2
votes

I have this web application that users (mainly English learners or children) can search for some existing licensed articles in my database. They can be filtered by categories, tags and how difficult each one is.

So I am thinking of adding articles from Wikipedia to the database and be able to update the articles in my database once in a while but I am not sure what would be the best way for that. My understanding is that I need to download compressed files every time and then decompress them so I will get articles in XML format. Then I can add them to the database according to the tags? Is there a way I can have it update automatically? I read the article but on data dumps but not sure how to get started.
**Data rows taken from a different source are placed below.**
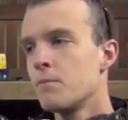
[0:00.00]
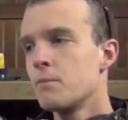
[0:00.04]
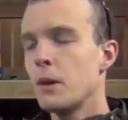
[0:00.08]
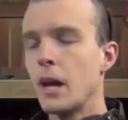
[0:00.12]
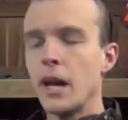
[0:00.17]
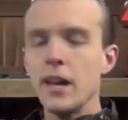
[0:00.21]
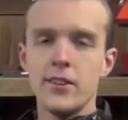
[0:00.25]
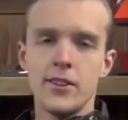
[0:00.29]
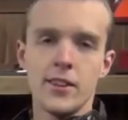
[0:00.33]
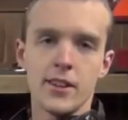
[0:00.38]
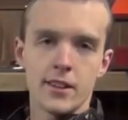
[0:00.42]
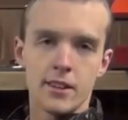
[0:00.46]

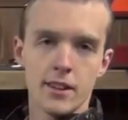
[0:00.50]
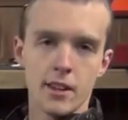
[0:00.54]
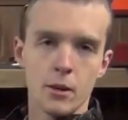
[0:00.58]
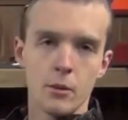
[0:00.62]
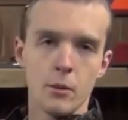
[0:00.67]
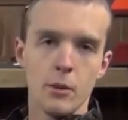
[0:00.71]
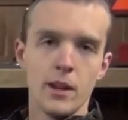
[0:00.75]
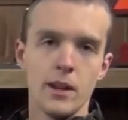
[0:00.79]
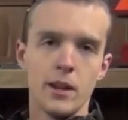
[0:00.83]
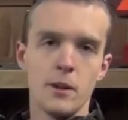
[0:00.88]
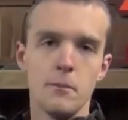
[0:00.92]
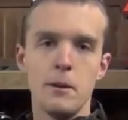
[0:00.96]
Basically,
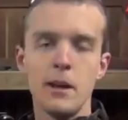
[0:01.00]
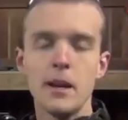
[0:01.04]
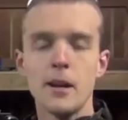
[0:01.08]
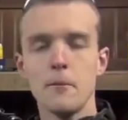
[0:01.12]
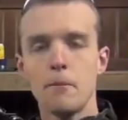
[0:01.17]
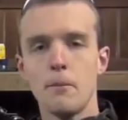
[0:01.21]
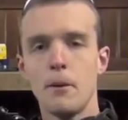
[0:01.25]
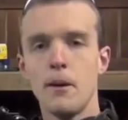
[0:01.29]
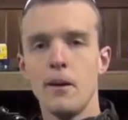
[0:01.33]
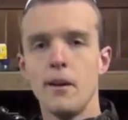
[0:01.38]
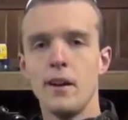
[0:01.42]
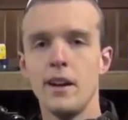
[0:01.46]
when they make a
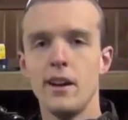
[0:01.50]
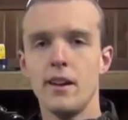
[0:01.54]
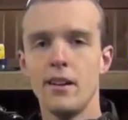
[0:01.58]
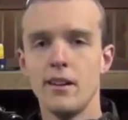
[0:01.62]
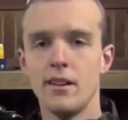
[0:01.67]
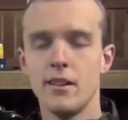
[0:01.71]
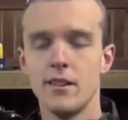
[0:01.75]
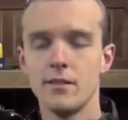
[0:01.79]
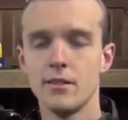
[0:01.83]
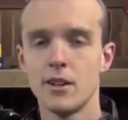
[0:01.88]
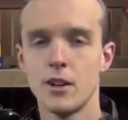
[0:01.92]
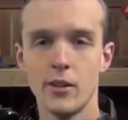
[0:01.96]
part out
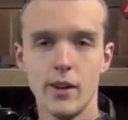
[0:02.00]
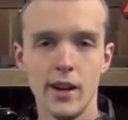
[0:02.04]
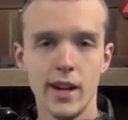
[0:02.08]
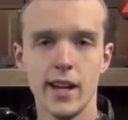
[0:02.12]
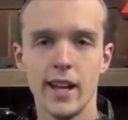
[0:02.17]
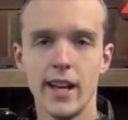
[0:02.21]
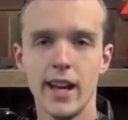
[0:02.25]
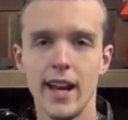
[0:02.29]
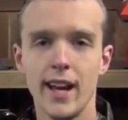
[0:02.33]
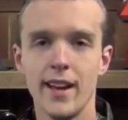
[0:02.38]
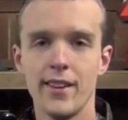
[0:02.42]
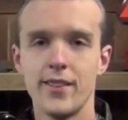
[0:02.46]
of gray
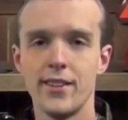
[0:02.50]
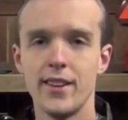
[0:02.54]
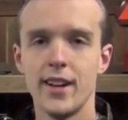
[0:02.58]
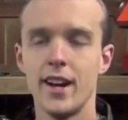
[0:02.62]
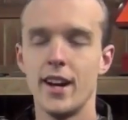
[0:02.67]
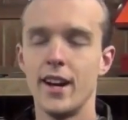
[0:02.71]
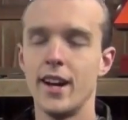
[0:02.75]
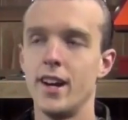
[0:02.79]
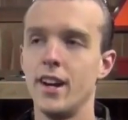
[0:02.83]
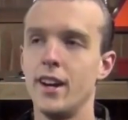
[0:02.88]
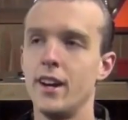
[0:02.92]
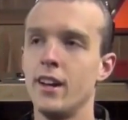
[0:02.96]
cast
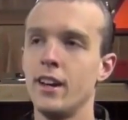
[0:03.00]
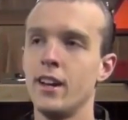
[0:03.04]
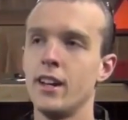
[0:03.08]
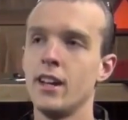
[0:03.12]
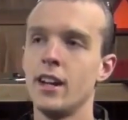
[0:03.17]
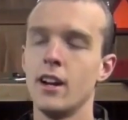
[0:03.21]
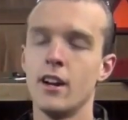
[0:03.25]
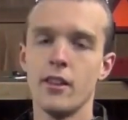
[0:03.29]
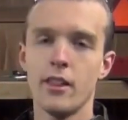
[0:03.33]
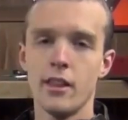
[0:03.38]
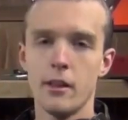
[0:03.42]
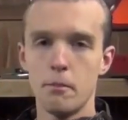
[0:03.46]
iron,
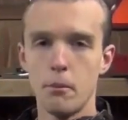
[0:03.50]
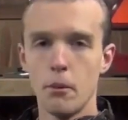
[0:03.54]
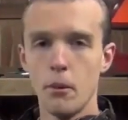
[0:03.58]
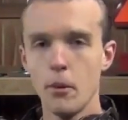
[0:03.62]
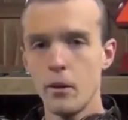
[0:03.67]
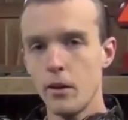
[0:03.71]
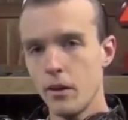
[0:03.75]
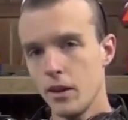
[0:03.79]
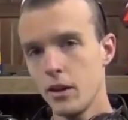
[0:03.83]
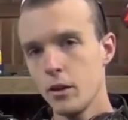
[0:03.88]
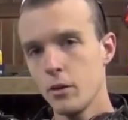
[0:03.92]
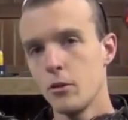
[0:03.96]
you know, they
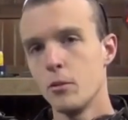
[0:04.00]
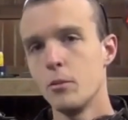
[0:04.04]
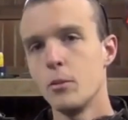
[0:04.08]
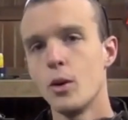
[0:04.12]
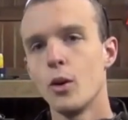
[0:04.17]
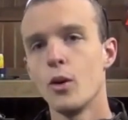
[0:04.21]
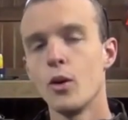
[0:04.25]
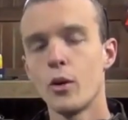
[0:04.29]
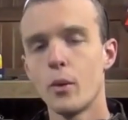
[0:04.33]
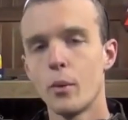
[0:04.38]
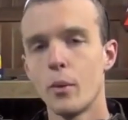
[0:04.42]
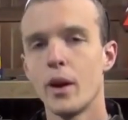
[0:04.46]
pour it into a
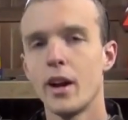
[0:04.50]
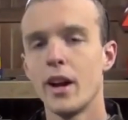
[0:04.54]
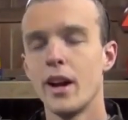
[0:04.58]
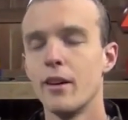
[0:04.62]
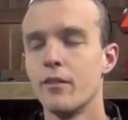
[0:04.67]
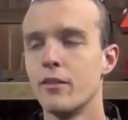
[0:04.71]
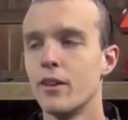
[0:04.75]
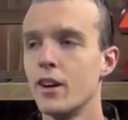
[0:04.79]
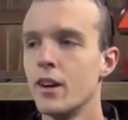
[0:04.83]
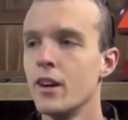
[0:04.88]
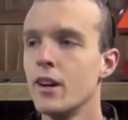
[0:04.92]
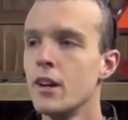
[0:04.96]
mold or
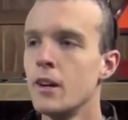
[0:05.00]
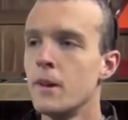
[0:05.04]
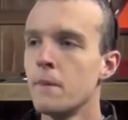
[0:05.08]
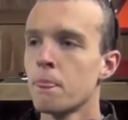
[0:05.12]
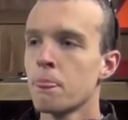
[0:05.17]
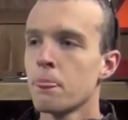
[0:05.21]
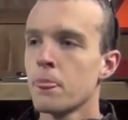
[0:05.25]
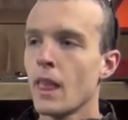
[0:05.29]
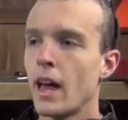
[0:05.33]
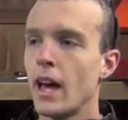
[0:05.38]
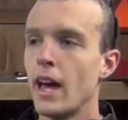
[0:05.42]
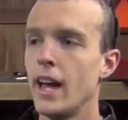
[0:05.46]
whatever,
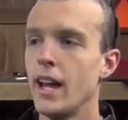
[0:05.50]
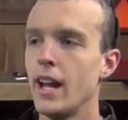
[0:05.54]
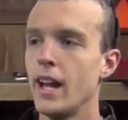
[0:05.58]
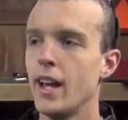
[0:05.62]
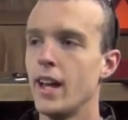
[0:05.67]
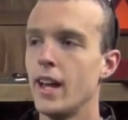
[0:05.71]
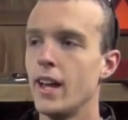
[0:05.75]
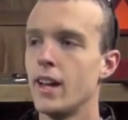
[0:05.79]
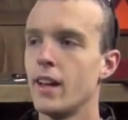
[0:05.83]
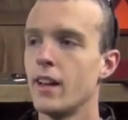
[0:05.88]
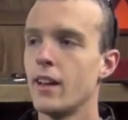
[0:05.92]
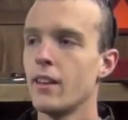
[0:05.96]
and
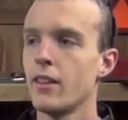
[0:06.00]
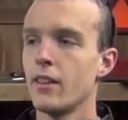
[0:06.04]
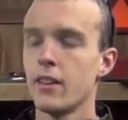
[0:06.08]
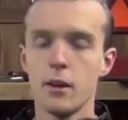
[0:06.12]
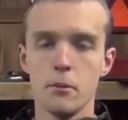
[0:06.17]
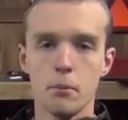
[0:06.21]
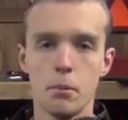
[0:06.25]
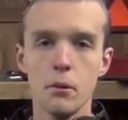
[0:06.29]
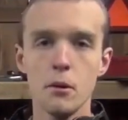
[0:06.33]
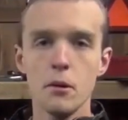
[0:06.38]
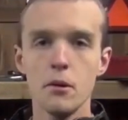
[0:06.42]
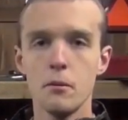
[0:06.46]
then the
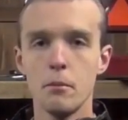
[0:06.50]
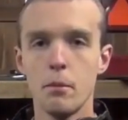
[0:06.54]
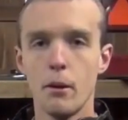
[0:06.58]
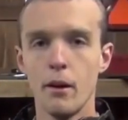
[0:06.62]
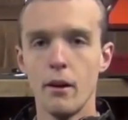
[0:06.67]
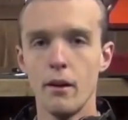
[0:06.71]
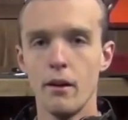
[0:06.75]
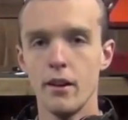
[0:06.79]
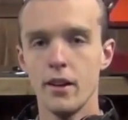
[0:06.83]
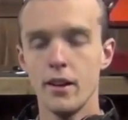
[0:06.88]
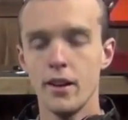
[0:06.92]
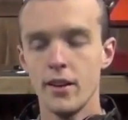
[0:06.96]
important
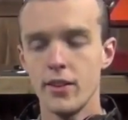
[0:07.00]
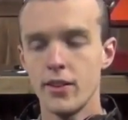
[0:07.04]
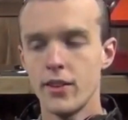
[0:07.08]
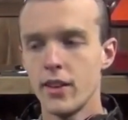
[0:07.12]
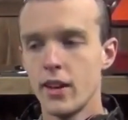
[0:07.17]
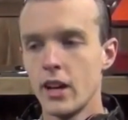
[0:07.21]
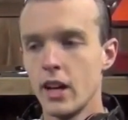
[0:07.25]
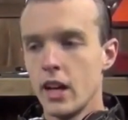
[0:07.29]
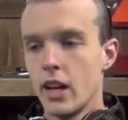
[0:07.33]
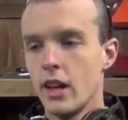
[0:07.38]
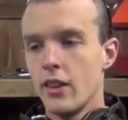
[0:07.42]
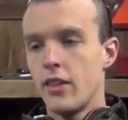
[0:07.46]
part
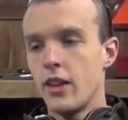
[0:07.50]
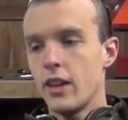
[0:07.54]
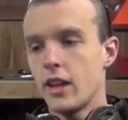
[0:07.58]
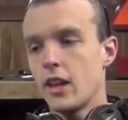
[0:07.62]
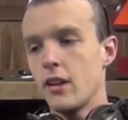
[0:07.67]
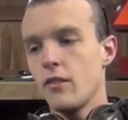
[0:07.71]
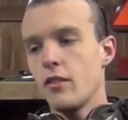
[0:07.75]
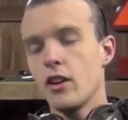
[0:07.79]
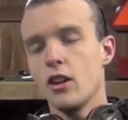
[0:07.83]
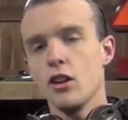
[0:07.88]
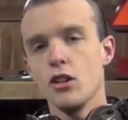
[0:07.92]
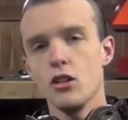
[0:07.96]
is they
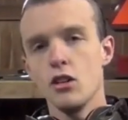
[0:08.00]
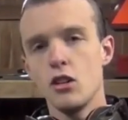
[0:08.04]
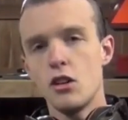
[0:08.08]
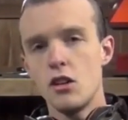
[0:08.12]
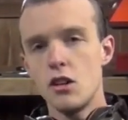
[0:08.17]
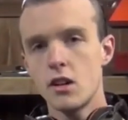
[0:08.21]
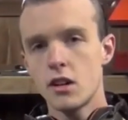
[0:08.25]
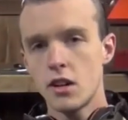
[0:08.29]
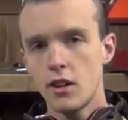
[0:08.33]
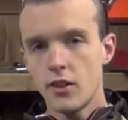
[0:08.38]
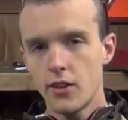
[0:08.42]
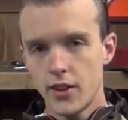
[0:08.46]
give it a
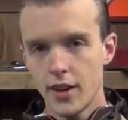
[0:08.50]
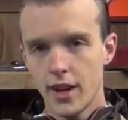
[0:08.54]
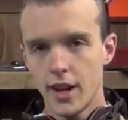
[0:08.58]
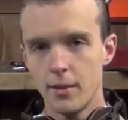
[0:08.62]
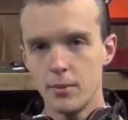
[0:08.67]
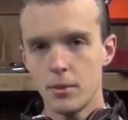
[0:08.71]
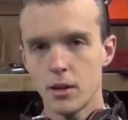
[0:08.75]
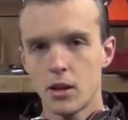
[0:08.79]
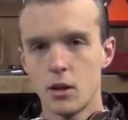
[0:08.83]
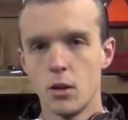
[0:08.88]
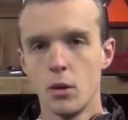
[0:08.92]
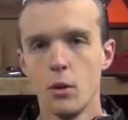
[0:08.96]
longer
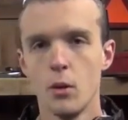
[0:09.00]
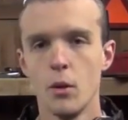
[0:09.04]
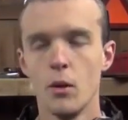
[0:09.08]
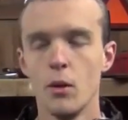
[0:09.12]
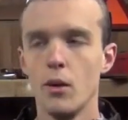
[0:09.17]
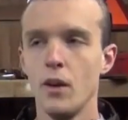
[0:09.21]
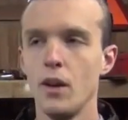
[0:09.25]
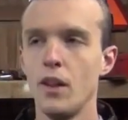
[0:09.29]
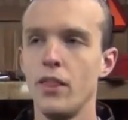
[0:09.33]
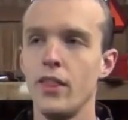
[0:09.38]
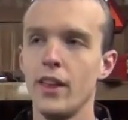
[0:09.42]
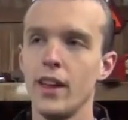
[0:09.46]
time to cool.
http://en.wikipedia.org/wiki/Wikipedia:Database_download#SQL_schema

1
You will need a User Account first, just incase you didnt know ;). Secondly, you will need to gain access to their API Web Service, at which point you will need to handle the XML result they return through the call. - GoldBishop
@GoldBishop You can use Wikipedia's API even without an account, just in case you didn't know. And the dumps Ruby mentioned are not related to the API in any way. - svick
@svick Without the Account, dont you have to get an Authorization Cookie? WIth the account you just pass in your unique account id with another authentication string and you can do it all from your desktop. - GoldBishop
@GoldBishop I'm not completely sure what you're talking about, but no, you don't have to do anything special if you don't have an account. And I have no idea how is it related to my desktop or what “another authentication string” is (it certainly doesn't have anything to do with the Wikipedia API). - svick
@svick just wondering cause i had to post some authentication strings on other mediawiki implementations and just thought that the same was true with wikipedia, my mis-information. - GoldBishop

1 Answers

-2
votes

Perhaps it would be better to merely crawl and index Wikipedia. Then you can store a search index with the pages you care about in a system such as Apache Solr. If you do that, be sure to be polite about the rate of your requests,

That avoids the storage and requires no effort to get the content updated. Only the links need to be updated (probably much less frequently).

If you don't wish to filter what people find, then you could probably just sign up for Google's search API and save the crawler time/effort...